El filme sigue los pasos de Taylor, un preso drogodependiente que se encuentra a punto de beneficiarse de la libertad condicional que le permitiría reunirse con su hijo, al que dejó a cargo de su madre cuando fue condenado. No obstante, su vida en prisión dará un vuelco cuando llegue otro preso que se encargará de trapichear en la propia prisión. Pronto se establecerá una aparentemente buena relación entre ellos. Esto provocará que el protagonista se enfrente a los que controlaban el negocio previamente y le pondrá en una difícil situación.

Cal McManu, ganador del premio al mejor director debutante en los British Independent Film Awards, dota al conjunto de un aire casi documental, utilizando numerosas imágenes captadas con un teléfono móvil introducido de manera ilegal en el penal. También usa en ocasiones las cámara en mano para inyectar veracidad al conjunto. Además sabe sacar partido de los limitados escenarios, imprimiendo un tono claustrofóbico y desasosegante a las imágenes.

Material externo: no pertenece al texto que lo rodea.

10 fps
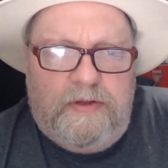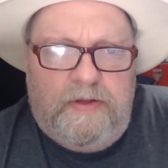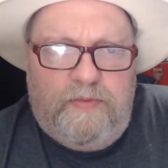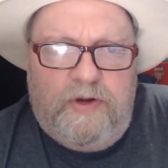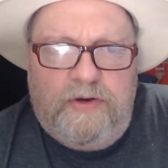
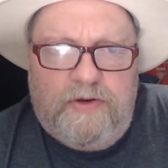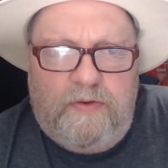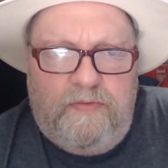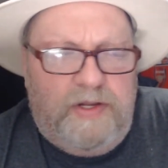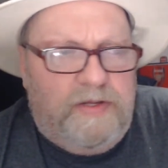When I
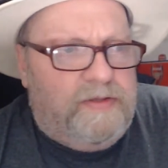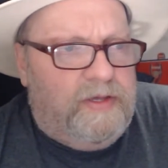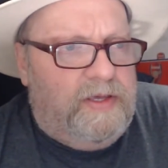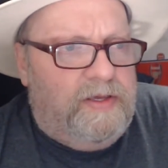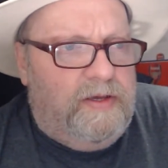got rid of
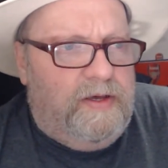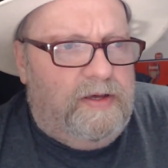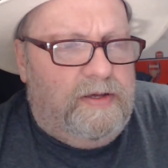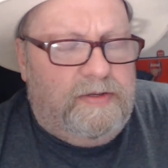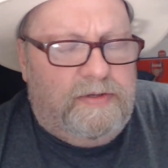
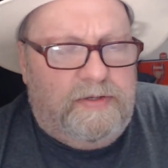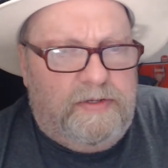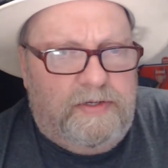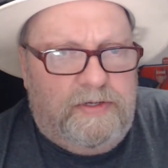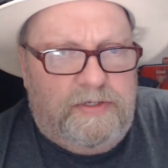the
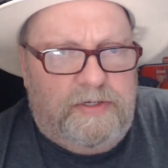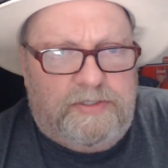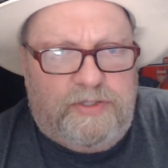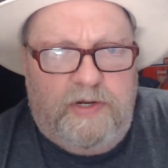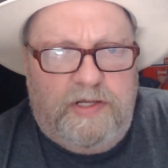
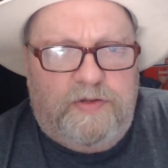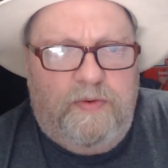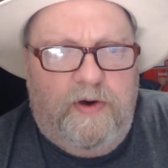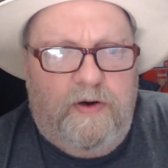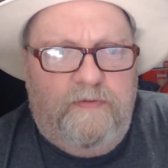
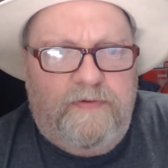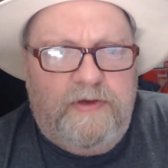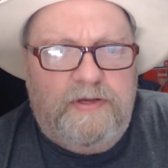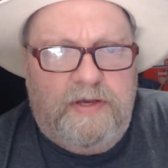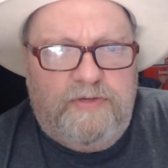2012,
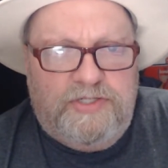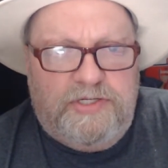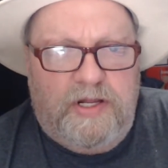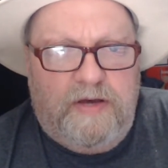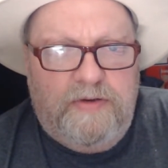it was
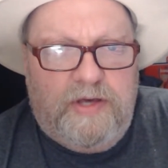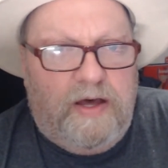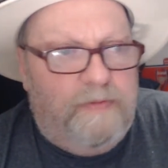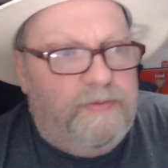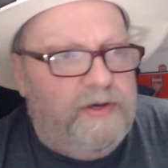still
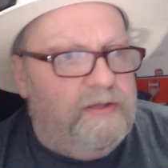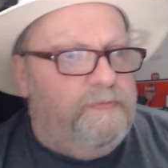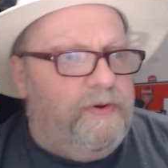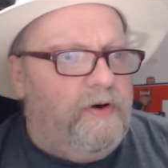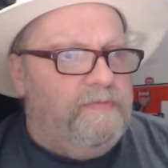okay, but the
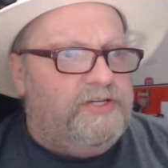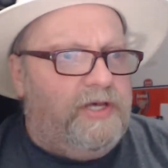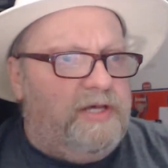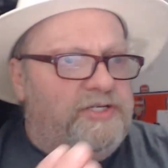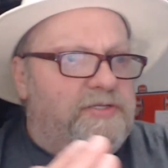bottom
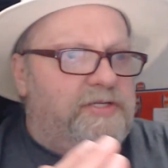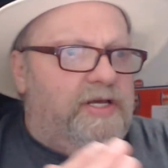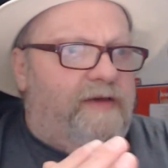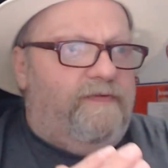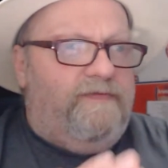section did
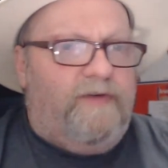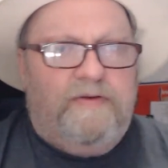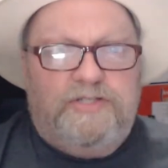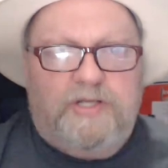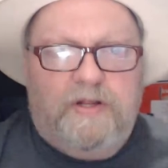have a
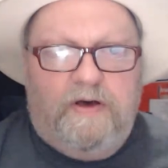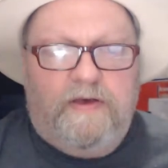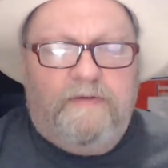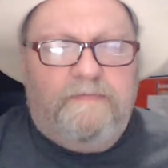very slight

Por otra parte, nos hace participe del malestar del protagonista, que intentará por todos los medios que la guerra de bandas no le salpique y pueda finalmente disfrutar de la libertad sin que sus actos le persigan más allá de los barrotes.

El realizador británico inyecta suspense al filme, gracias a una estupenda dirección de actores, donde destacan los trabajos de David Jonsson, en la piel del personaje principal, y Tom Blyth, como el maquiavélico compañero de celda.